4. Supreme Court stays the district court draw lines pending hearing further delaying primaries.
5. Supreme Court strikes down the district court drawn lines saying the court has to show deference to the Lege drawn lines in correcting the unconstitutionality of those lines.
6. The special district court redraws the Lege lines to fix what they deemed to be unconstitutional about them.
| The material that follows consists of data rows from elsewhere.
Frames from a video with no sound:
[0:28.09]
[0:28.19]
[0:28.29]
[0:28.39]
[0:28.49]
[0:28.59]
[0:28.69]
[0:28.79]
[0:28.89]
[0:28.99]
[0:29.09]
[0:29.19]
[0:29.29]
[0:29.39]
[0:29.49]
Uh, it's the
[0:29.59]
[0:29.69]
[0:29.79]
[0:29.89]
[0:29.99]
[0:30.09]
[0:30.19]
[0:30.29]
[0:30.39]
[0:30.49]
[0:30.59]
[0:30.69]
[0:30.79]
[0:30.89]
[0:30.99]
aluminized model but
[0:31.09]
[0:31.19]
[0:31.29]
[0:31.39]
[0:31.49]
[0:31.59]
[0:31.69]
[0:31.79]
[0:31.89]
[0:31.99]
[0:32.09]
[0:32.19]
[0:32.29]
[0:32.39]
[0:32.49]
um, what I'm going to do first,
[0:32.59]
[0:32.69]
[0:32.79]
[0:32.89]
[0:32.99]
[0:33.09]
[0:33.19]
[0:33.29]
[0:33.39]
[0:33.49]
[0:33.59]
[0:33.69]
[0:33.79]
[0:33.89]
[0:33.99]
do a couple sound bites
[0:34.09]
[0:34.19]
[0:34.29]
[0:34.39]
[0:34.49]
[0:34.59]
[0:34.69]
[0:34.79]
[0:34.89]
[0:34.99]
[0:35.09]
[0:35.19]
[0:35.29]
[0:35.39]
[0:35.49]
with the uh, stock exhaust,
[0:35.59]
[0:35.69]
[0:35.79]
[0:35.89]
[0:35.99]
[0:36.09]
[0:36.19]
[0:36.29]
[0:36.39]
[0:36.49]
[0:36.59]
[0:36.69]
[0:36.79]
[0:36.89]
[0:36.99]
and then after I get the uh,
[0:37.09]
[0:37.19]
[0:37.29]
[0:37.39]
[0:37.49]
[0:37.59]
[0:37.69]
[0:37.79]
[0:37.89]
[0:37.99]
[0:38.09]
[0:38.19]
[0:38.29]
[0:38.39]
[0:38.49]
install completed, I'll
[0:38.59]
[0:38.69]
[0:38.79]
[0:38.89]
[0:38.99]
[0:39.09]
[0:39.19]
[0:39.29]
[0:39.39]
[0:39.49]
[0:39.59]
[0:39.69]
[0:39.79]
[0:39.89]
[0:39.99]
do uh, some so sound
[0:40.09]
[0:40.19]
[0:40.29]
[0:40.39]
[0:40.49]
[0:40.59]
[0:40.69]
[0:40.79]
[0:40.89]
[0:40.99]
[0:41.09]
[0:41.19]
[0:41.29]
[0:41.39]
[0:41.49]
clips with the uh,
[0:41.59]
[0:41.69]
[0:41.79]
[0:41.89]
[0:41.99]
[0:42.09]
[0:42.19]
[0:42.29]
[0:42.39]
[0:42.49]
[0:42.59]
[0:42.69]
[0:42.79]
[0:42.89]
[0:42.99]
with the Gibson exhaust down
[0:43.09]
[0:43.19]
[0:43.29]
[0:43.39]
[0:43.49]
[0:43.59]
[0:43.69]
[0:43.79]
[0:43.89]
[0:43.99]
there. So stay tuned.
Republicans still hate the lines because they screw minorities less and allow for Anglo Democrats to survive, but cannot delay primaries further.
7. Primaries held under the version 2 court drawn lines while the second redistricting case in DC is still pending.
8. DC District court also finds Lege drawn lines unconstitutional further putting the nail in the coffin of the Lege drawn lines that formed the basis of the San Antonio Court drawn lines.
FUTURE EVENTS
9. Elections will proceed under the temporary lines drawn by the San Antonio court.
10. The Texas Lege (which goes back into session in Jan 2013) will have to redraw the lines as the basis for the interim lines is unconstitutional and would require a third version of court drawn lines if the Lege fails to act to correct the problems found by the DC court.
Earlier, I implied that the maps struck down today were drawn by the Texas Legislature. Apparently, they were actually a second set of maps drawn by the same panel that drew the maps the were struck down by the SCOTUS...
In any case, it looks like those maps will be used in November since they've already been used for the primaries.